The smaller the focus, the sharper the vision. Julian Schnabel, the painter-director, understood this and made an unforgettable film.

Because every word costs so much, Bauby becomes a master poet. He recalls scenes from childhood and visits from his children, and while he savors them, he also notes that, with every day, "I watch my past recede." But he presses on. He writes a monthly newsletter, reads his mail, listens "to the butterflies that flutter inside my head."

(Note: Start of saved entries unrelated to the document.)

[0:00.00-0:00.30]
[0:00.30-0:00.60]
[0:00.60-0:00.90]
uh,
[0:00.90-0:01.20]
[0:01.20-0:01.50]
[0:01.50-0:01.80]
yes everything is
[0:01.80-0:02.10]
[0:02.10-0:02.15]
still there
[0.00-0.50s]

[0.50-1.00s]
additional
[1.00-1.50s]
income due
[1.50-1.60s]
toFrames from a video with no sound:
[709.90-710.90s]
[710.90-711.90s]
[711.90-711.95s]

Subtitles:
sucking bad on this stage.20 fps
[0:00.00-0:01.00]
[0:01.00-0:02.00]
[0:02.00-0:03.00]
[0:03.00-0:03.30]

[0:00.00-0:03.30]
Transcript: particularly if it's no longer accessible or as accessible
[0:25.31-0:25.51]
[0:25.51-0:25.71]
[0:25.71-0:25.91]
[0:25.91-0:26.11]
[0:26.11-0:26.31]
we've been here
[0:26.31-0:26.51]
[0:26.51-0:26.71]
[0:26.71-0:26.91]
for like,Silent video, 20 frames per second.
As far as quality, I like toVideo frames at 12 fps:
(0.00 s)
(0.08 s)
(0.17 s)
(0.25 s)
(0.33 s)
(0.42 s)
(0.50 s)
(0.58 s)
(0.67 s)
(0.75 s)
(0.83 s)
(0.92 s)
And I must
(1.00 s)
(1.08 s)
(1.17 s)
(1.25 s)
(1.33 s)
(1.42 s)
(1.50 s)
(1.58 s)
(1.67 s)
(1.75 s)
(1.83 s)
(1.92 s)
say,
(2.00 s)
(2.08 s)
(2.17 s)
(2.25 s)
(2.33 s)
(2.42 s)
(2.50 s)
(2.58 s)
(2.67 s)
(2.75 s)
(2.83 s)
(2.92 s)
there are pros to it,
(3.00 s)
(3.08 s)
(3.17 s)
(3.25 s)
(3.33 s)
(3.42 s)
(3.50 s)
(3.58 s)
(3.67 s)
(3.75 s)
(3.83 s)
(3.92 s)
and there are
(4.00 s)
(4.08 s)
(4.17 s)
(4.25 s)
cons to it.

His life is reduced to mind and vision, but it is enough for Bauby. He does not pray that "the giant invisible diving bell" which holds his body prisoner will lift long enough for him to throw himself out the window. He does not even wallow in self-pity. At the end of the book, he looks into the purse of the saintly woman who is transcribing his manuscript and notices her metro ticket and hotel room key. To him, these are like objects from a space probe — they describe a life now alien to him.

"Does the cosmos contain keys for opening up my diving bell?" he wonders. "A subway line with no terminus? A currency strong enough to buy my freedom back? We must keep looking."

Then he ends that thought — and the book — with these simple words: "I’ll be off now."

These words resonate with special force because, two days after the book was published in France , Bauby died.

Is it too glib to say that he no longer needed his lifeline?

A friend once told me an ancient Jewish story: People come together in a room to rid themselves of their troubles. They put those cares in the center of a table and go around the room describing them. Then they get to choose the troubles they’ll take home. And each person chooses his own.

I felt that way after reading "The Diving Bell and the Butterfly" — relieved that the troubles I’m carrying around aren’t heavier. And grateful, oh so grateful, that I am still strong enough to lift them.